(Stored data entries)
[Start of section]

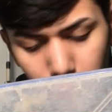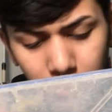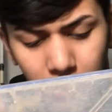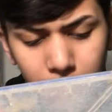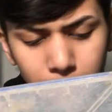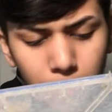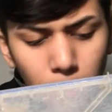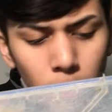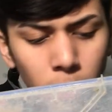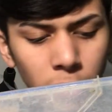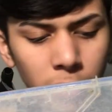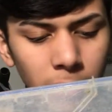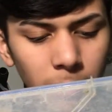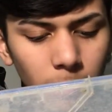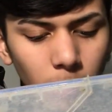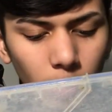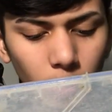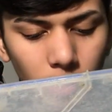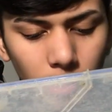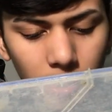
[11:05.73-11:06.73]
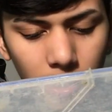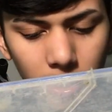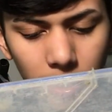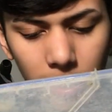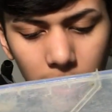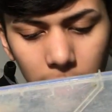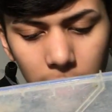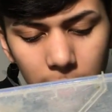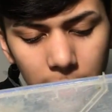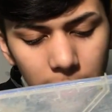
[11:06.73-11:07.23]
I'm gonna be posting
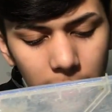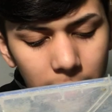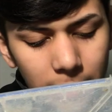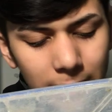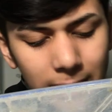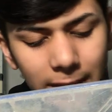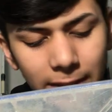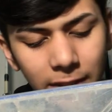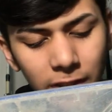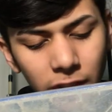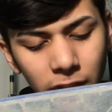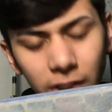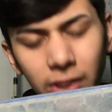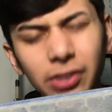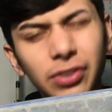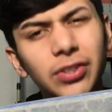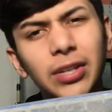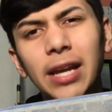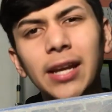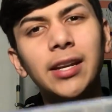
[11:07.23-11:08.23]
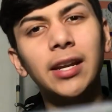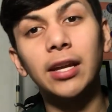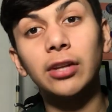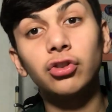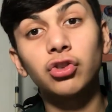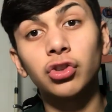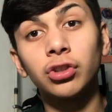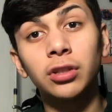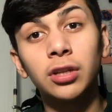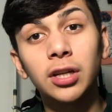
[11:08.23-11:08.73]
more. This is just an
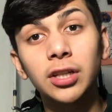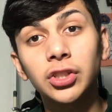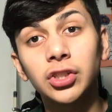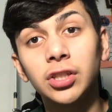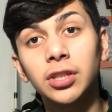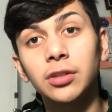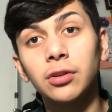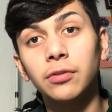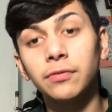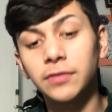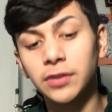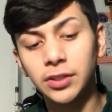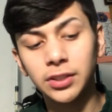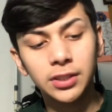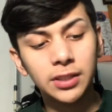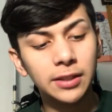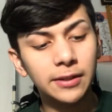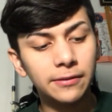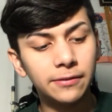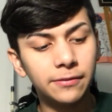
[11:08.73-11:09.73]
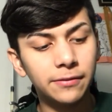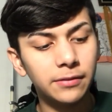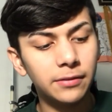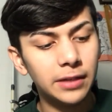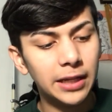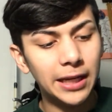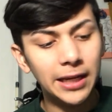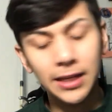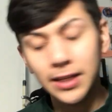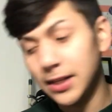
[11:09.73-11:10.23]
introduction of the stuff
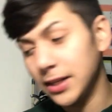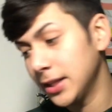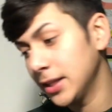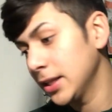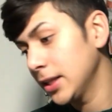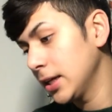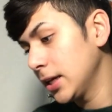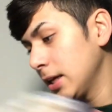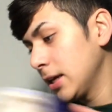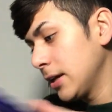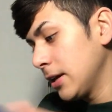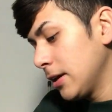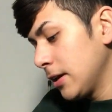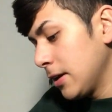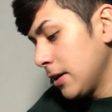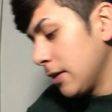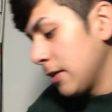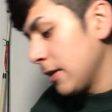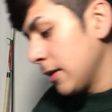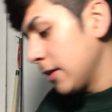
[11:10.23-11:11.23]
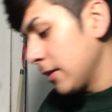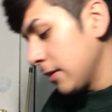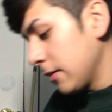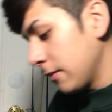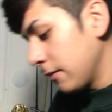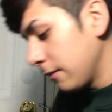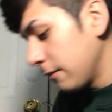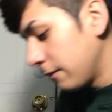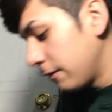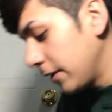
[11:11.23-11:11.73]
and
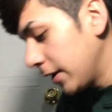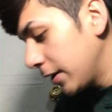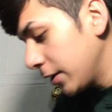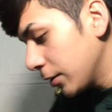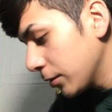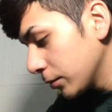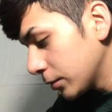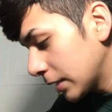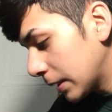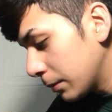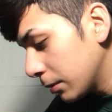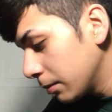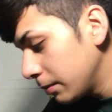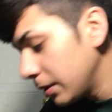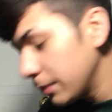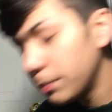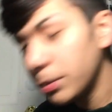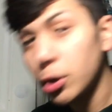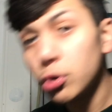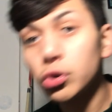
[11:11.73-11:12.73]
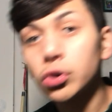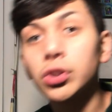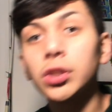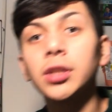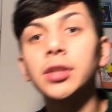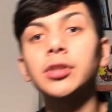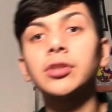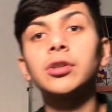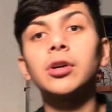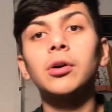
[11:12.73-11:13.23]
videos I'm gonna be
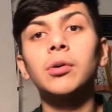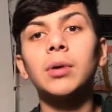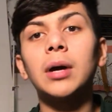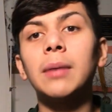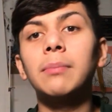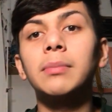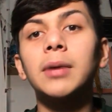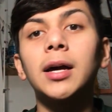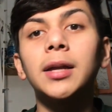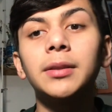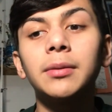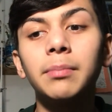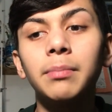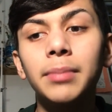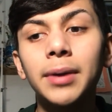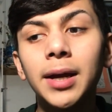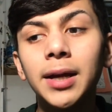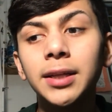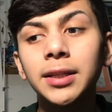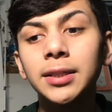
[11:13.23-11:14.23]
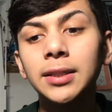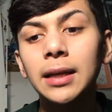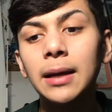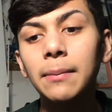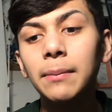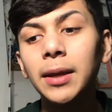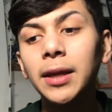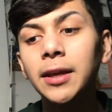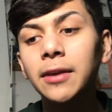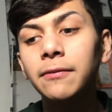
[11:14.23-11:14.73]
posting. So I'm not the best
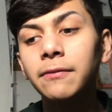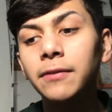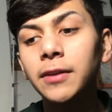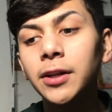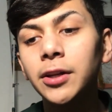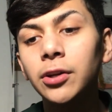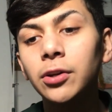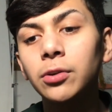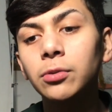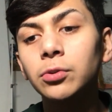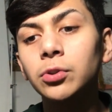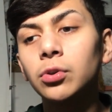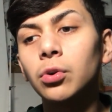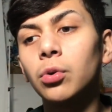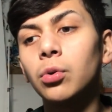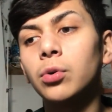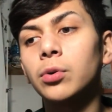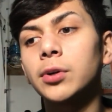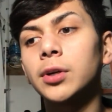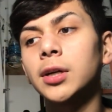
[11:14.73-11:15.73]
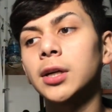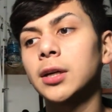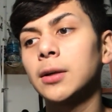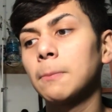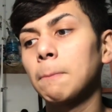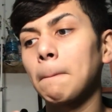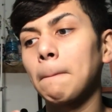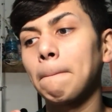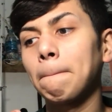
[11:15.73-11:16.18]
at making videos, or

[End of section]

# Required work
Give the data above again, exactly and completely. No pictures go in.

# Answer for the task
[11:05.73-11:06.73]
[11:06.73-11:07.23]
I'm gonna be posting
[11:07.23-11:08.23]
[11:08.23-11:08.73]
more. This is just an
[11:08.73-11:09.73]
[11:09.73-11:10.23]
introduction of the stuff
[11:10.23-11:11.23]
[11:11.23-11:11.73]
and
[11:11.73-11:12.73]
[11:12.73-11:13.23]
videos I'm gonna be
[11:13.23-11:14.23]
[11:14.23-11:14.73]
posting. So I'm not the best
[11:14.73-11:15.73]
[11:15.73-11:16.18]
at making videos, or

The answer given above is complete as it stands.